[DATASET ENTRIES Boundary: Start]

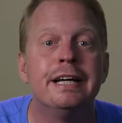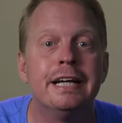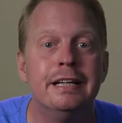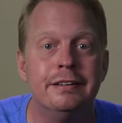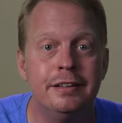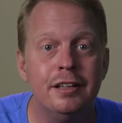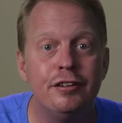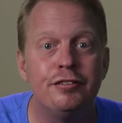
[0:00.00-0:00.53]

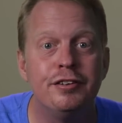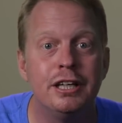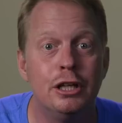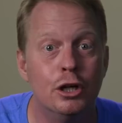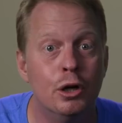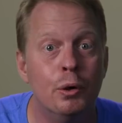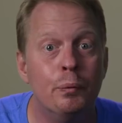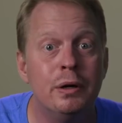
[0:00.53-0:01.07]
In this
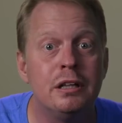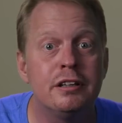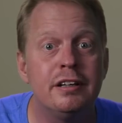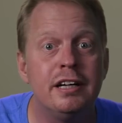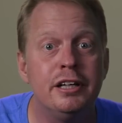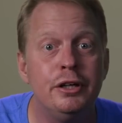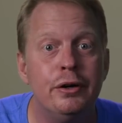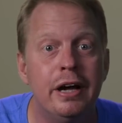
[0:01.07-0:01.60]
video, we'll
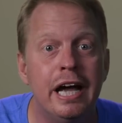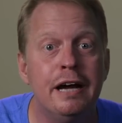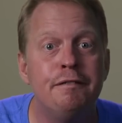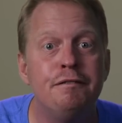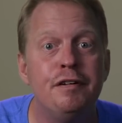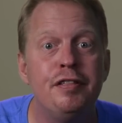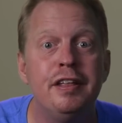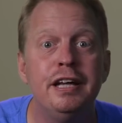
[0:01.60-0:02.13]
tell you
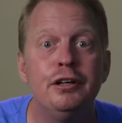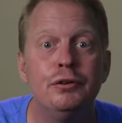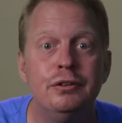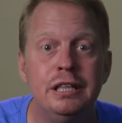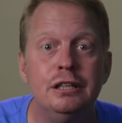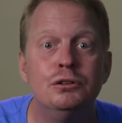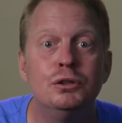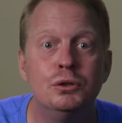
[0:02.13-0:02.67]
everything you
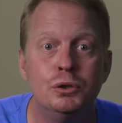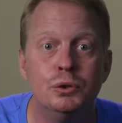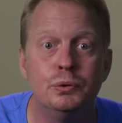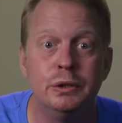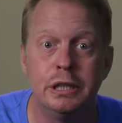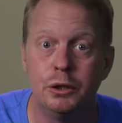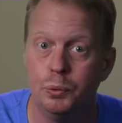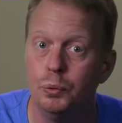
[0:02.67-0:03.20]
need to do
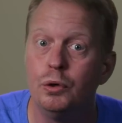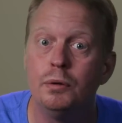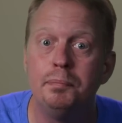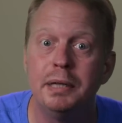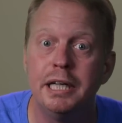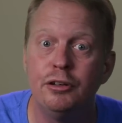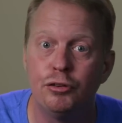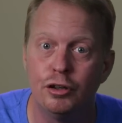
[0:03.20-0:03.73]
in Google
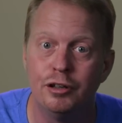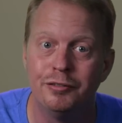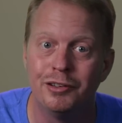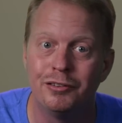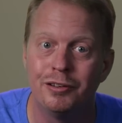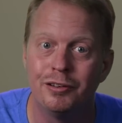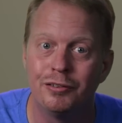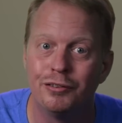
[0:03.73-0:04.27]
Play
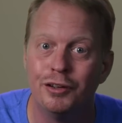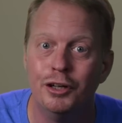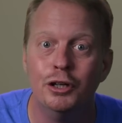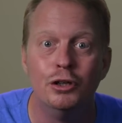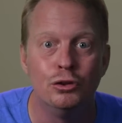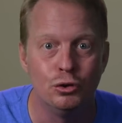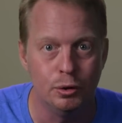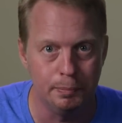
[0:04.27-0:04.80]
Services
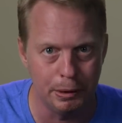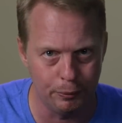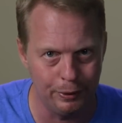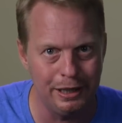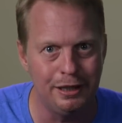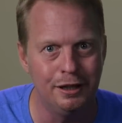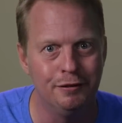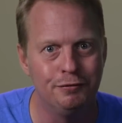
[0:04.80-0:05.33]
to be
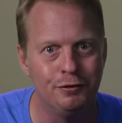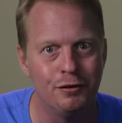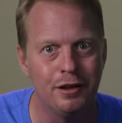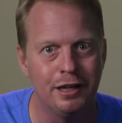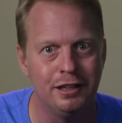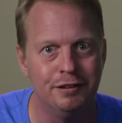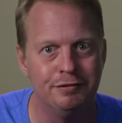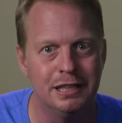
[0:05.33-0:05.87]
ready for
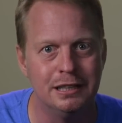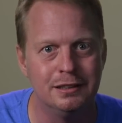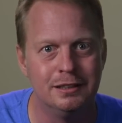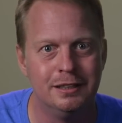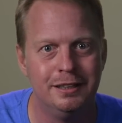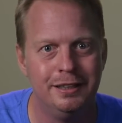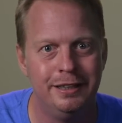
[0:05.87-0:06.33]
that event.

[DATASET ENTRIES Boundary: End]

WORK TO COMPLETE. Restate the entries above word for word, minus the pictures.

FINISHED TASK.
[0:00.00-0:00.53]

[0:00.53-0:01.07]
In this
[0:01.07-0:01.60]
video, we'll
[0:01.60-0:02.13]
tell you
[0:02.13-0:02.67]
everything you
[0:02.67-0:03.20]
need to do
[0:03.20-0:03.73]
in Google
[0:03.73-0:04.27]
Play
[0:04.27-0:04.80]
Services
[0:04.80-0:05.33]
to be
[0:05.33-0:05.87]
ready for
[0:05.87-0:06.33]
that event.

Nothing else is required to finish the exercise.